Comments from audience are bulleted.
Everyone filled out the form.
secure work areas and resources. Her area has lots of restricted data, and this is important.
See too many people just walk away from logged in workstations/email. Easy to play with facebook profiles.
With office environments, many people can’t easily secure with keys, for example. Cubicles are different than regular offices.
What isn’t useful?
This isn’t a cybersecurity issue (tailgating).
Might be good to have alternative options to address different environments.
- To the extent that this is useful for campus, Ed would like to see it included. May not be cybersecurity, but still is security.
Access control is a no-brainer. It can be imposed on people without training. Tailgating is something you can train people to avoid.
Exposing people to the “why of passwords, for example, might make them take it more seriously.
What isn’t useful?
Don’t want to mix the message - it’ll frustrate people and make them not-receptive. Might depend on specific group needs.
Phishing - getting lots of questions about it
MFA - good to know “why” of MFA.
If MFA is used on campus, it’ll be mandatory and training instructions will be provided.

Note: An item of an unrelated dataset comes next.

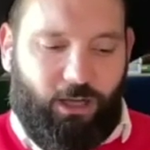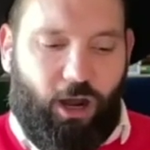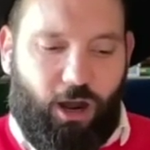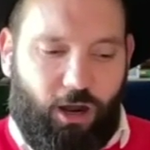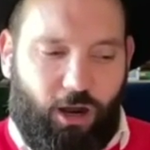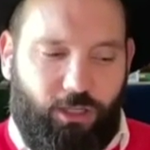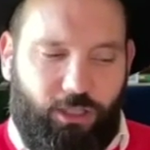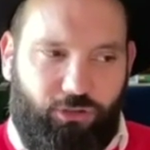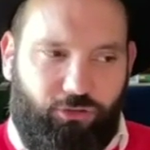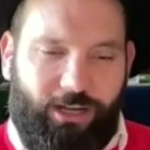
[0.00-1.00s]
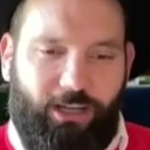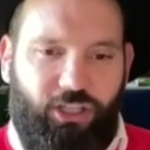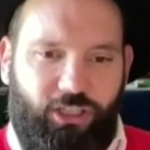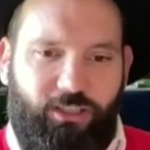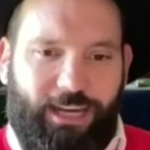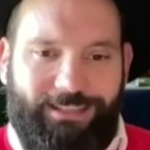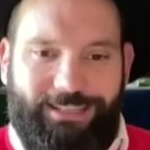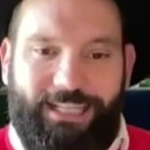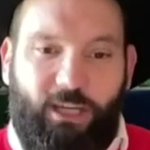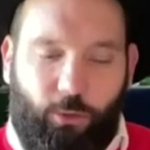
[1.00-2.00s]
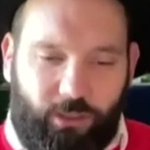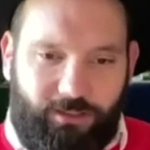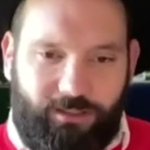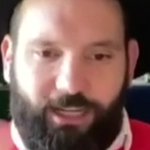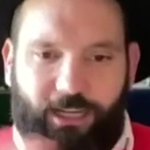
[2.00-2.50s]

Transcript: are structured and sequenced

What’s going to have staying power?
Social media. Some for this, some against.
Relationship piece is the foundation of all of the social media stuff.
Awareness of people mixing work and home is important. That happens more and more and is a threat.
Protecting and Handling Data:
There was an initiative regarding this topic - is it really security awareness and should it be included?
Only important if you tie it to the policy.
What about data destruction/data retention?
Deep topic - surface awareness at most.
Bob would like to see surface knowledge, but offer opportunity to do more. Maybe include it for specific audiences.
This is for the it staff - technical training. Non-technical people function within the established framework.
Based on assumption that technical staff are available to all.
This would help
Users get documents through a business process and they store it where convenient. Providing awareness of the best places to store it would be good.
Who is authorized to access the data and under what circumstances? People should know what sort of data they have and when it’s safe to access it.